Reputation: 81
I want to extract the timestamp from a string, but the milliseconds part is not being read properly
datetime.strptime('20130629110924095','%Y%m%d%H%M%S%f')
produces the following output
datetime.datetime(2013, 6, 29, 11, 9, 24, 95000)
instead of
datetime.datetime(2013, 6, 29, 11, 9, 24, 95)
to be clear: 95 milliseconds
What am I doing wrong?
Upvotes: 5
Views: 2480
Reputation: 414139
95000
is in microseconds that is equivalent to 95 milliseconds i.e., the input ('095'
) is already correct if you want to get 95 milliseconds.
Here's the same input with some additional formatting for readability:
>>> from datetime import datetime
>>> datetime.strptime('2013-06-29 11:09:24.095','%Y-%m-%d %H:%M:%S.%f')
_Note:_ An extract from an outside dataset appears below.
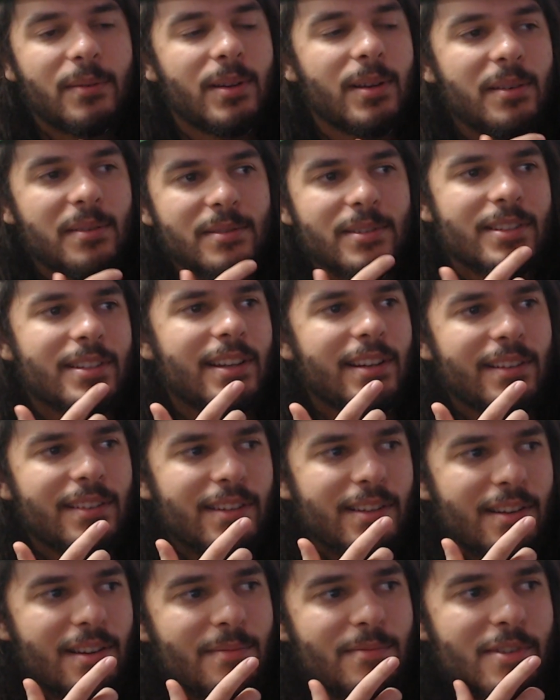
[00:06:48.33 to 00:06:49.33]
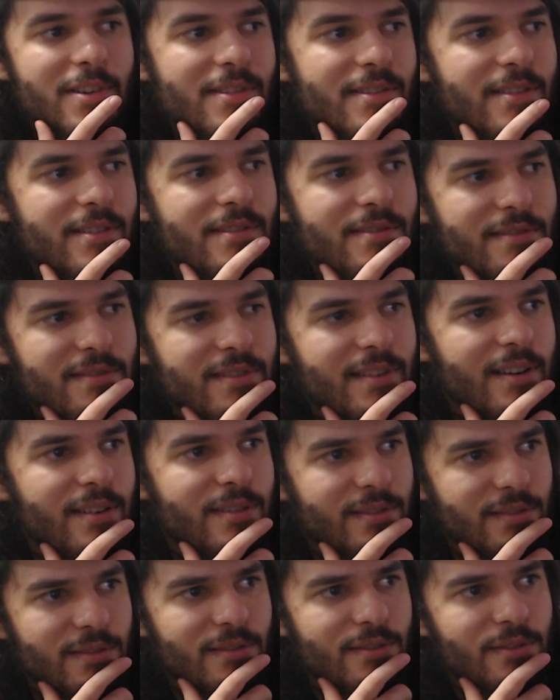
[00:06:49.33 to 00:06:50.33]
Maybe I'm just kind of like, I'm not the other
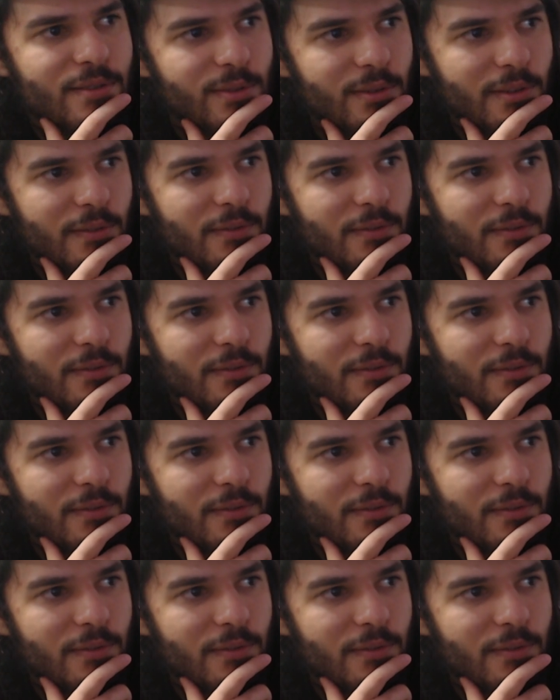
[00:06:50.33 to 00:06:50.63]
Thousand Year Door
datetime.datetime(2013, 6, 29, 11, 9, 24, 95000)
A millisecond is 0.001
seconds and therefore 95
milliseconds is 0.095
seconds that is why 095
is the correct input for %f
that parses the fractional part of a second.
Upvotes: 1
Reputation: 3027
Microseconds consist of six digits. 95 milliseconds = 95000 microseconds.
So to get datetime with 95 milliseconds like datetime.datetime(2013, 6, 29, 11, 9, 24, 95000)
write:
datetime.strptime('20130629110924095000','%Y%m%d%H%M%S%f')
Upvotes: 2
Reputation: 8831
The documentation says:
%f is an extension to the set of format characters in the C standard (but implemented separately in datetime objects, and therefore always available). When used with the strptime() method, the %f directive accepts from one to six digits and zero pads on the right.
So the result you get is expected behaviour, your '095' is padded to '095000'.